--- Exercise material Enclosed Below ---
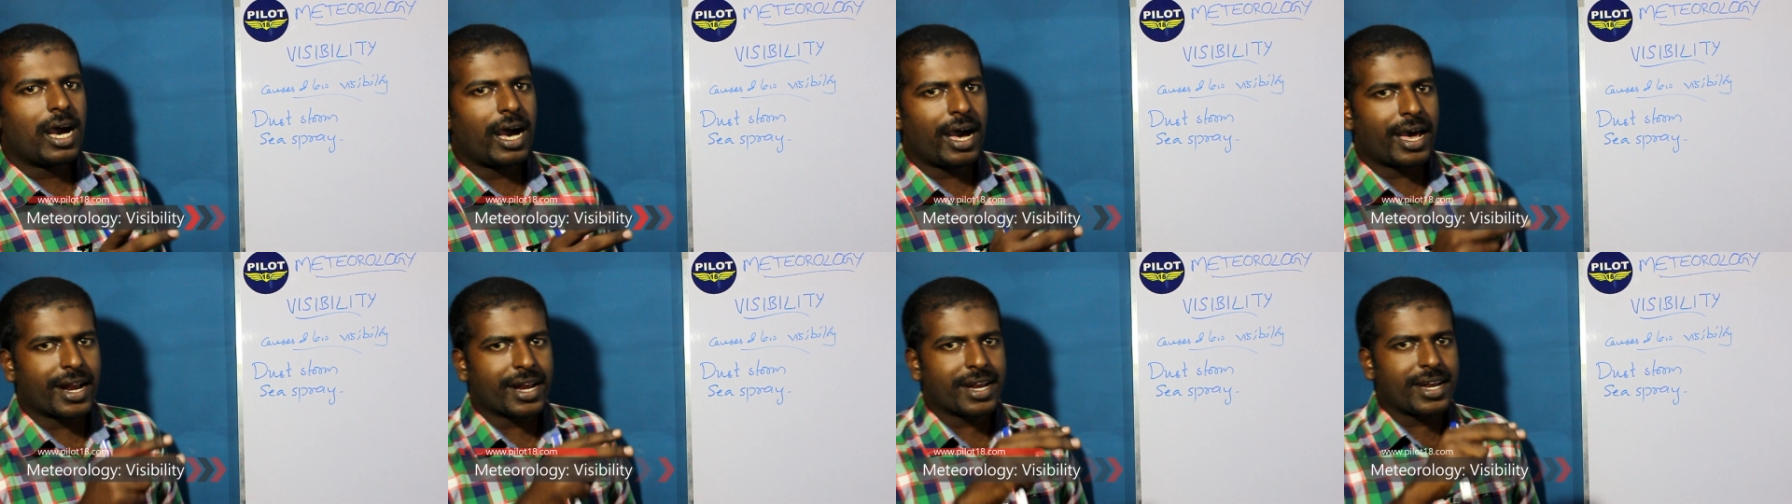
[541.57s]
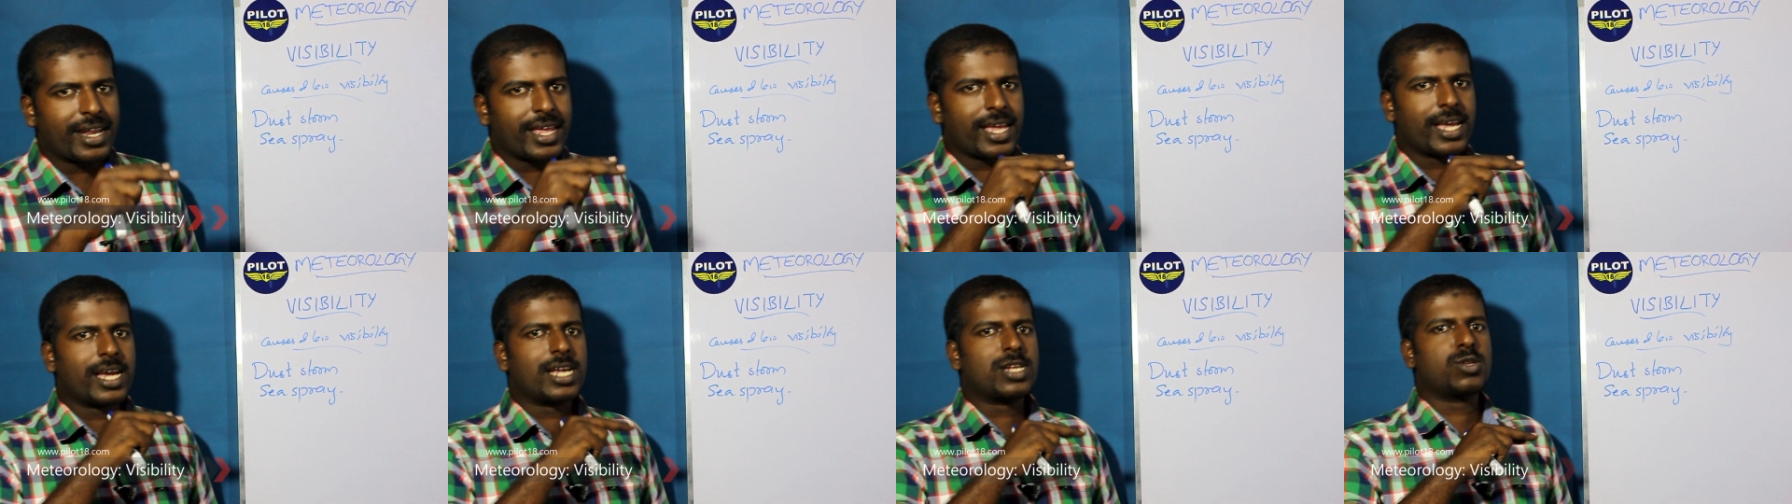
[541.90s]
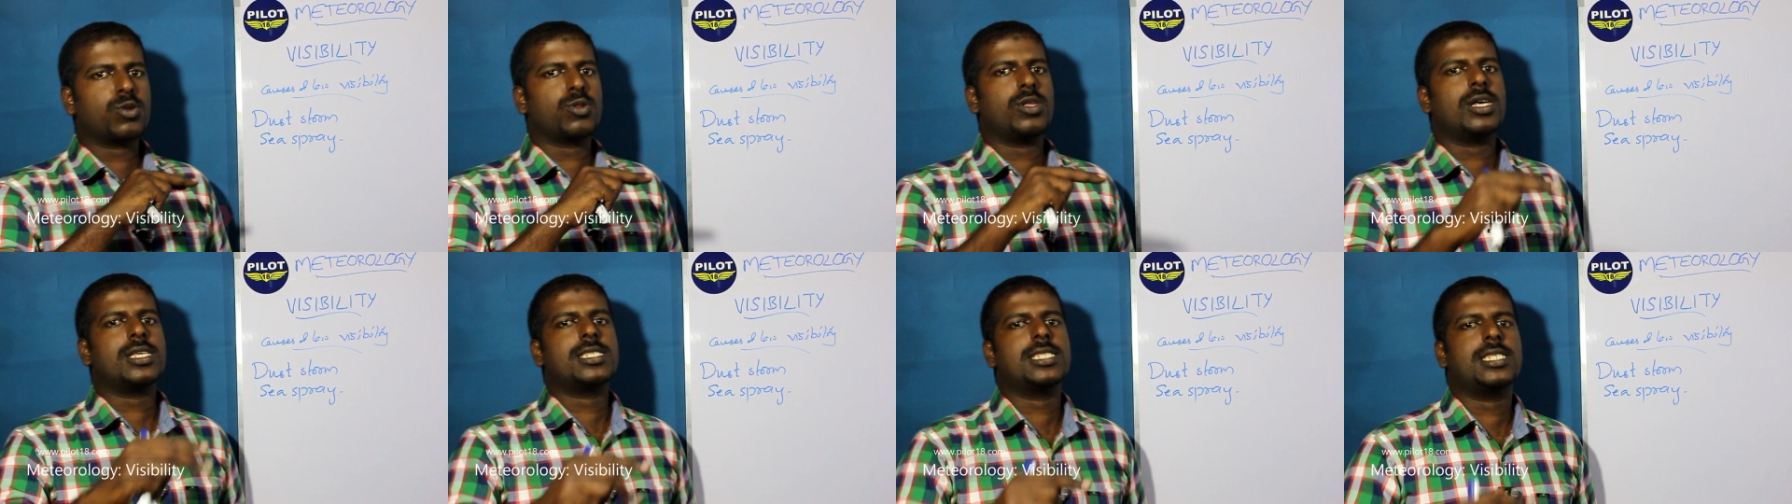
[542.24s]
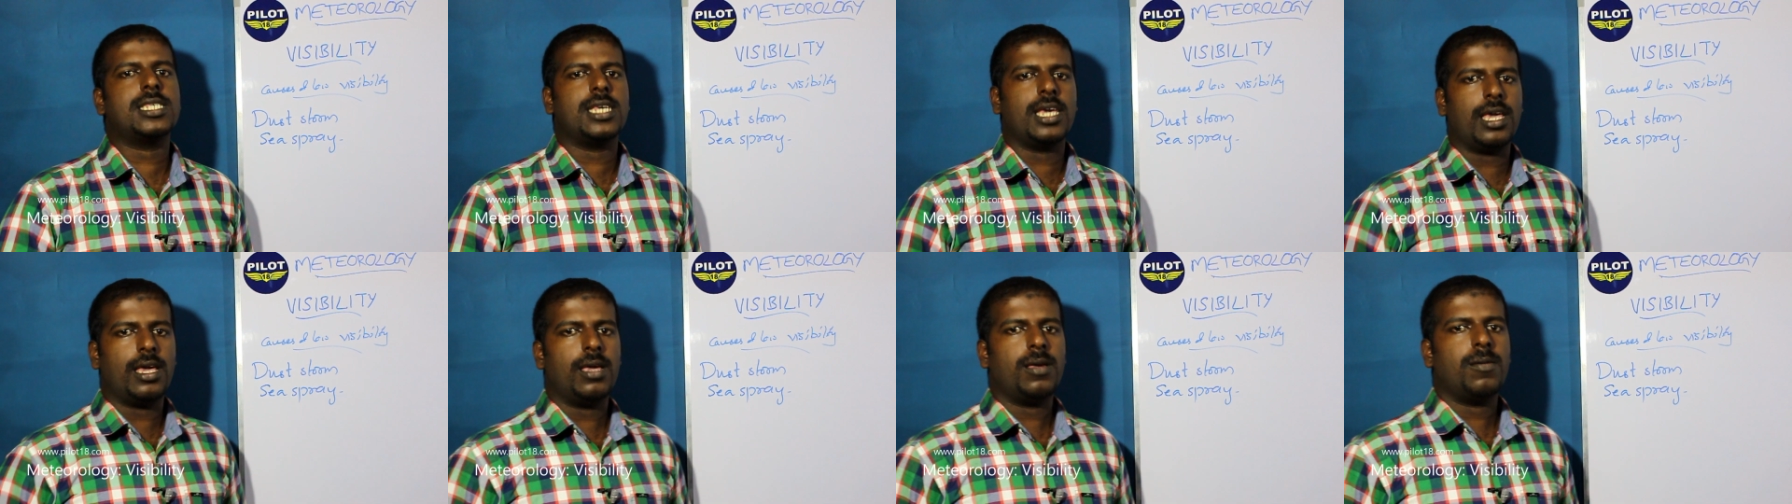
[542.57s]
are near to the
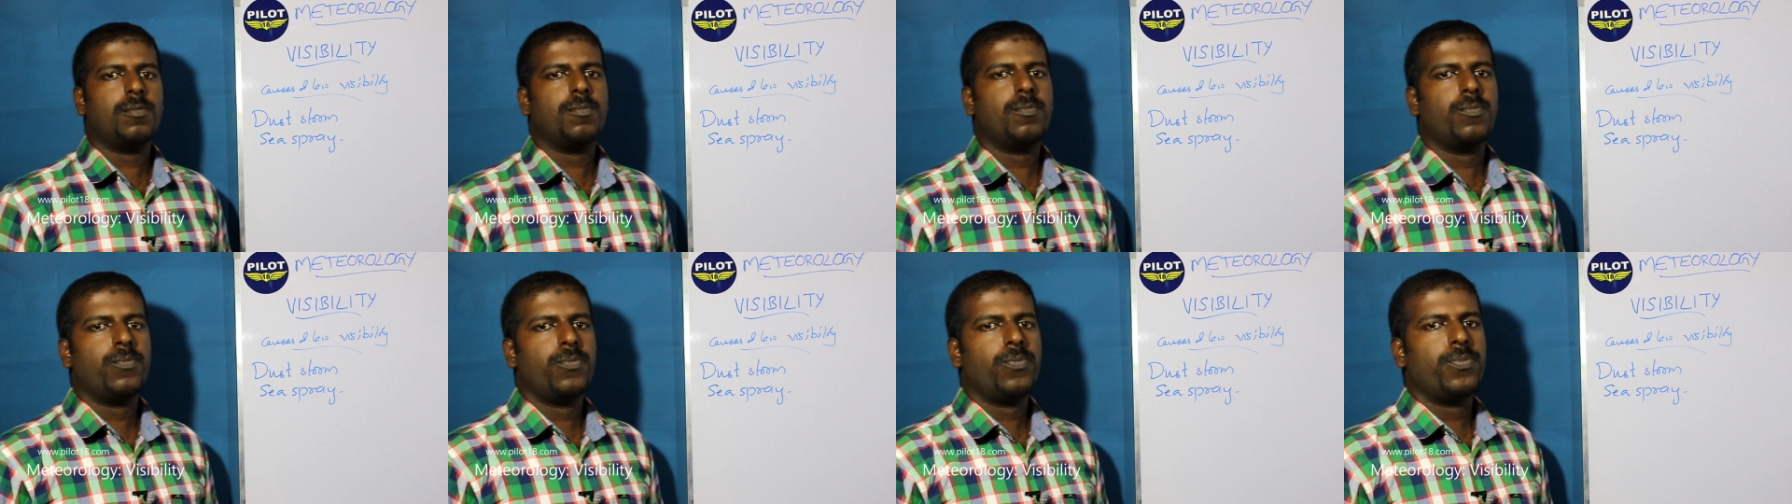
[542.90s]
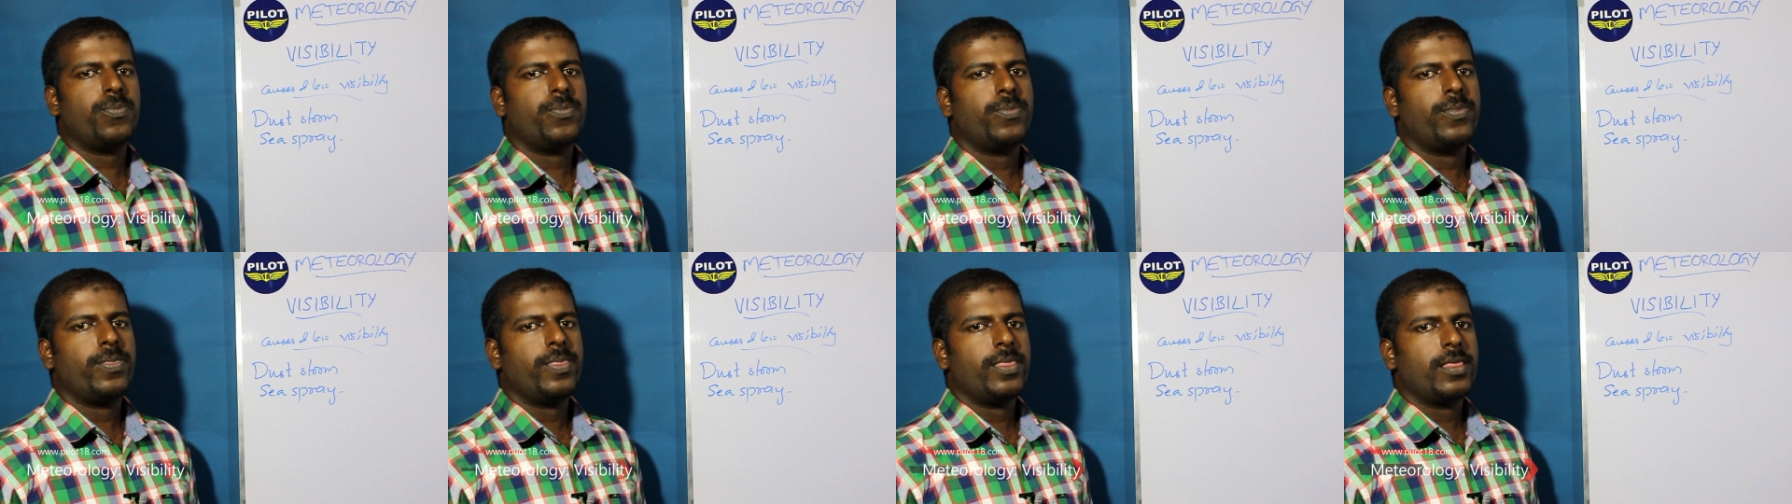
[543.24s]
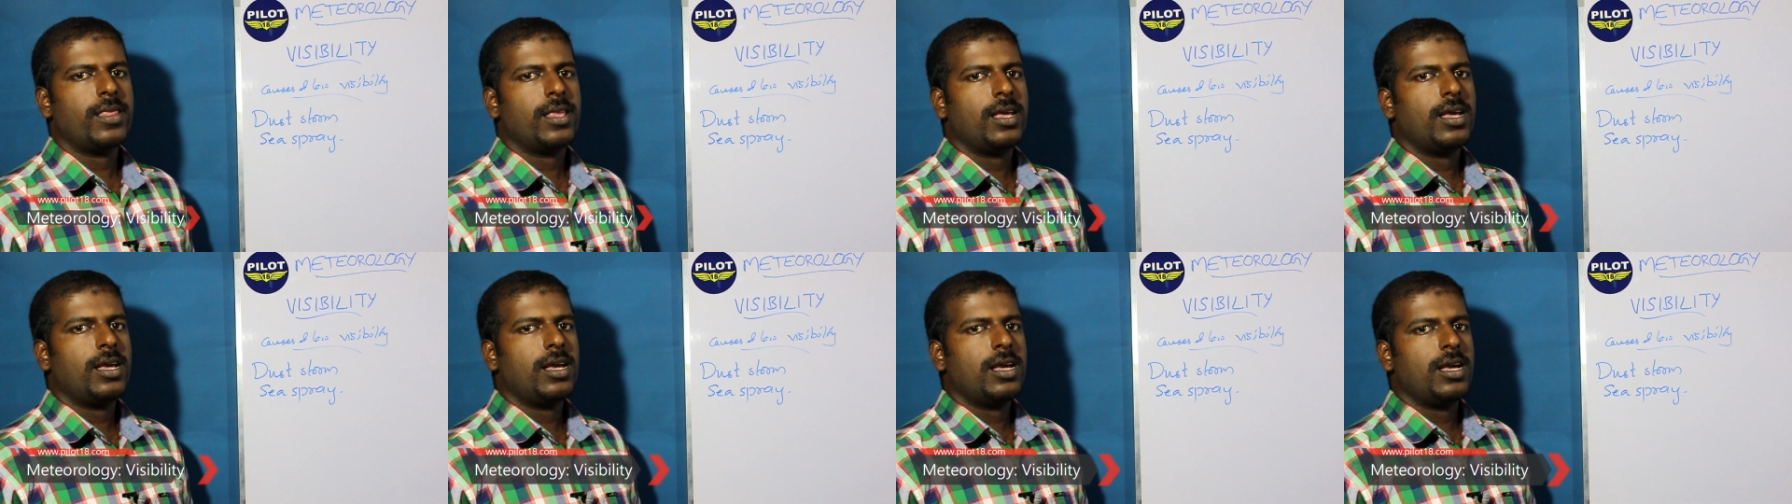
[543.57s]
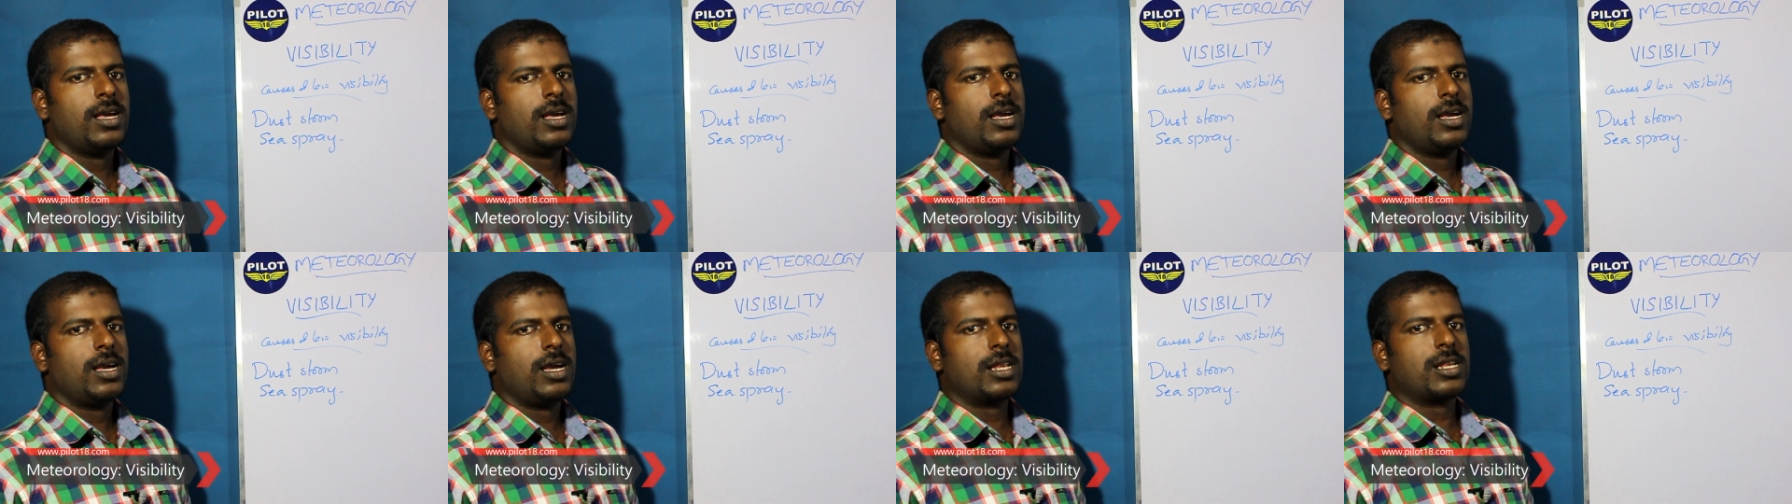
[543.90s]
sea.
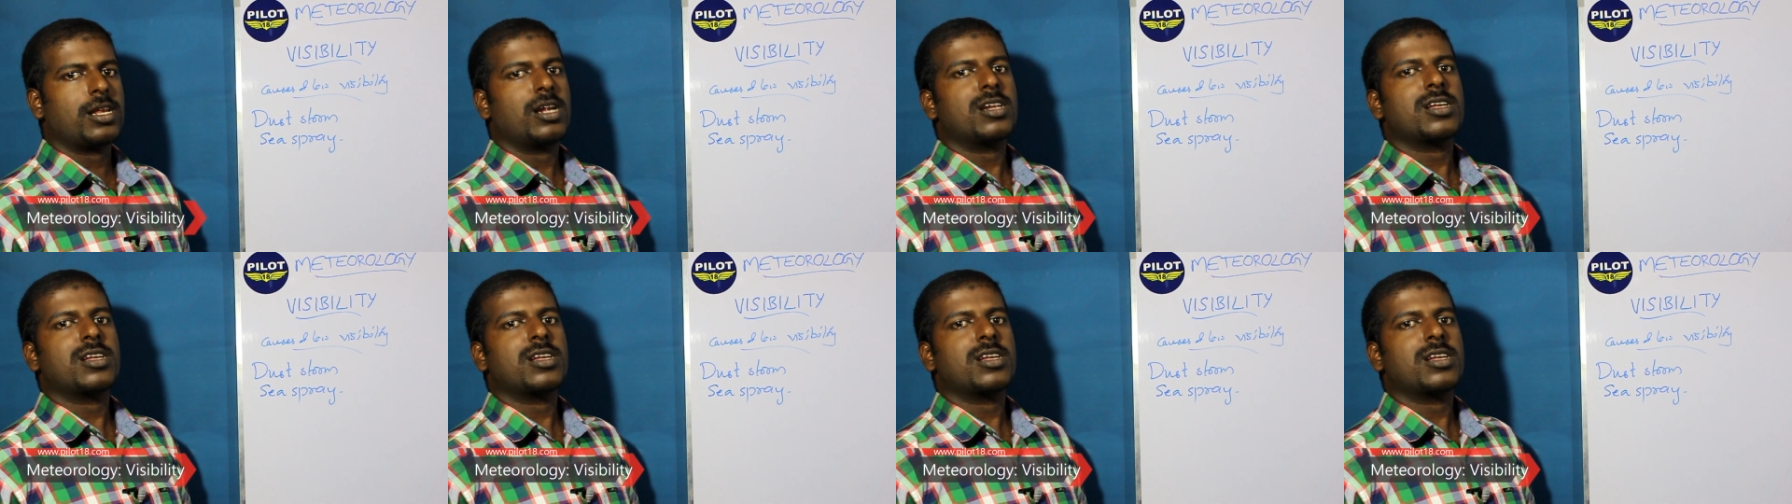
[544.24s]
It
--- End of Enclosed Exercise material ---
Every record above should be transcribed exactly; the pictures stay out of the copy.

Result for this task.
[541.57s]
[541.90s]
[542.24s]
[542.57s]
are near to the
[542.90s]
[543.24s]
[543.57s]
[543.90s]
sea.
[544.24s]
It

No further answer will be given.